Collateral implications for the banking industry
Although the judge did not decide on the merits of the underlying case against the bank the Claimant relied on numerous points regarding the bank's conduct around the time of the fraud. These include the fact that, before making the large payments, the largest transaction on the fraudster's account was a credit of £200, and that upon being notified of the fraud, Barclays took no action whatsoever for 4 days and no steps to block the account for 5 days, and seemingly no steps to recall the payments made.
- Martin Shobbrook, Partner in the Fraud Defence and Business Disputes Group at Mishcon de Reya says:
"This case may prompt a change of approach on how third parties respond to a Norwich Pharmacal application. Traditionally banks and third parties adopted a neutral position leaving it to the Court to decide if disclosure should be made, without opposing the application. However, they may now consider their exposure more closely, and either choose to vigorously defend the application or at least create delays which may require more aggressive action from claimants.

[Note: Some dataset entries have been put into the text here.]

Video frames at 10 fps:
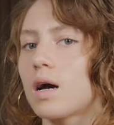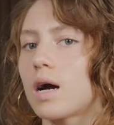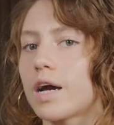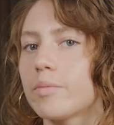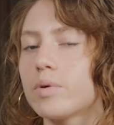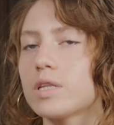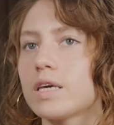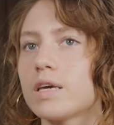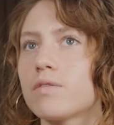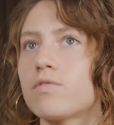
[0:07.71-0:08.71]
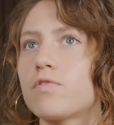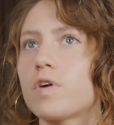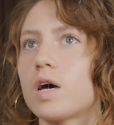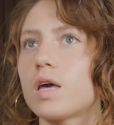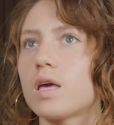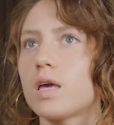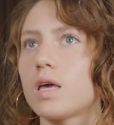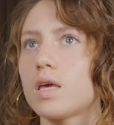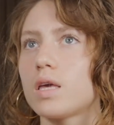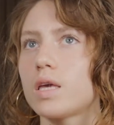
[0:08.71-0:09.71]
I believe
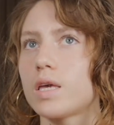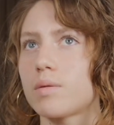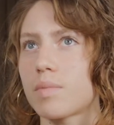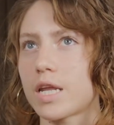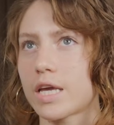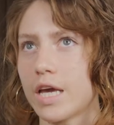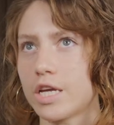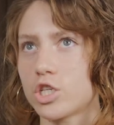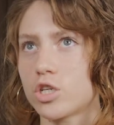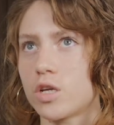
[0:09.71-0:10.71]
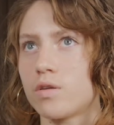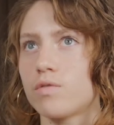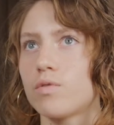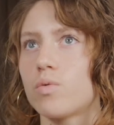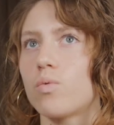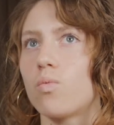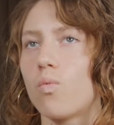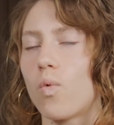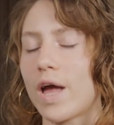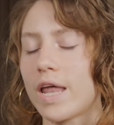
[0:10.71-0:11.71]
in medication
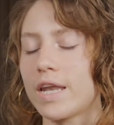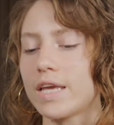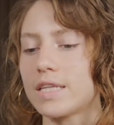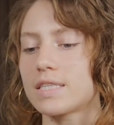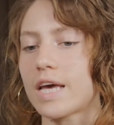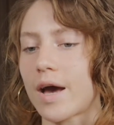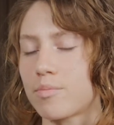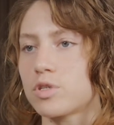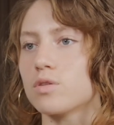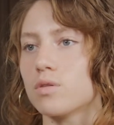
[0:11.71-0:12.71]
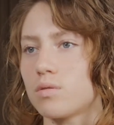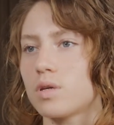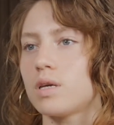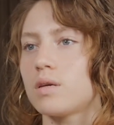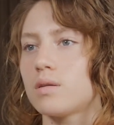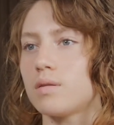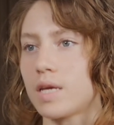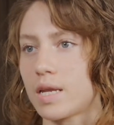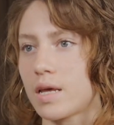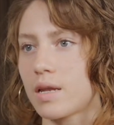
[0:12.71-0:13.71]
when it's absolutely
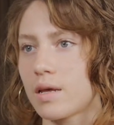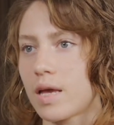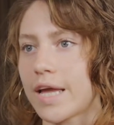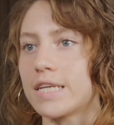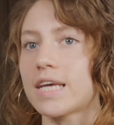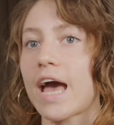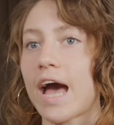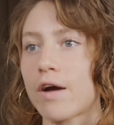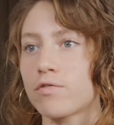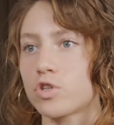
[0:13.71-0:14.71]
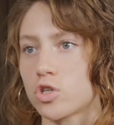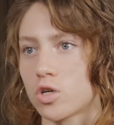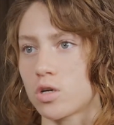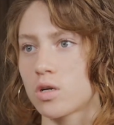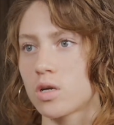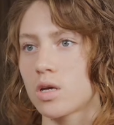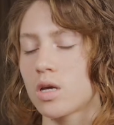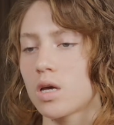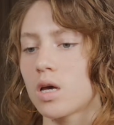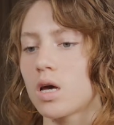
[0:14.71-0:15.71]
needed and after
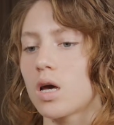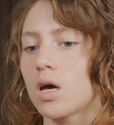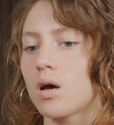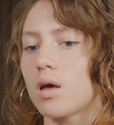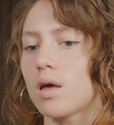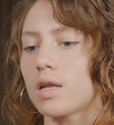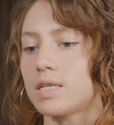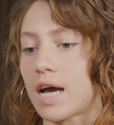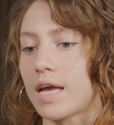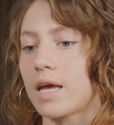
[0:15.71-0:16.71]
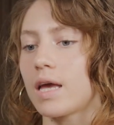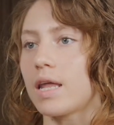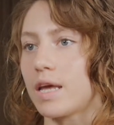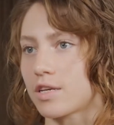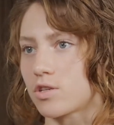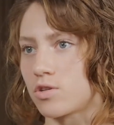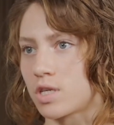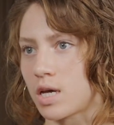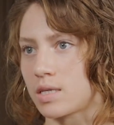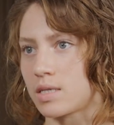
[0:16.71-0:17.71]
diet and
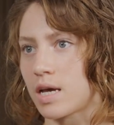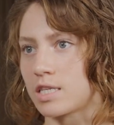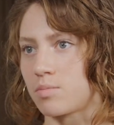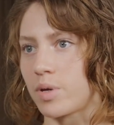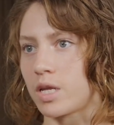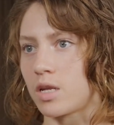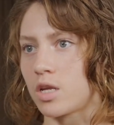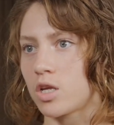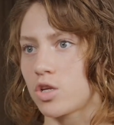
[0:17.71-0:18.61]
exercise has been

A victim of fraud should not assume that a bank is doing all it can to recover funds or assist with disclosure of information. In these circumstances, continuing to pursue other avenues of recovery, such as worldwide freezing orders to seize misappropriated funds, might still remain a claimant's most powerful weapon in actually recovering its losses."
- Simona Corcoz, Associate in the Fraud Defence and Business Disputes Group at Mishcon de Reya says:
"The case is a welcome decision for businesses that are not protected by the Code. Furthermore, this type of action might become all the more important for consumers as well as large companies, if banks decide to step away from the Code altogether. Having a legal avenue to potentially hold a bank liable if it has fallen short of standards expected of a financial institution (such as detecting high-risk payments or freezing payments that might be part of a scam) could prove essential in some instances. It is a reassuring thought that, in a world that is ever more digitalised and open to online fraud, banks are actively asked to take responsibility for the frontline role they play in the increasingly complicated battle against cyber fraud."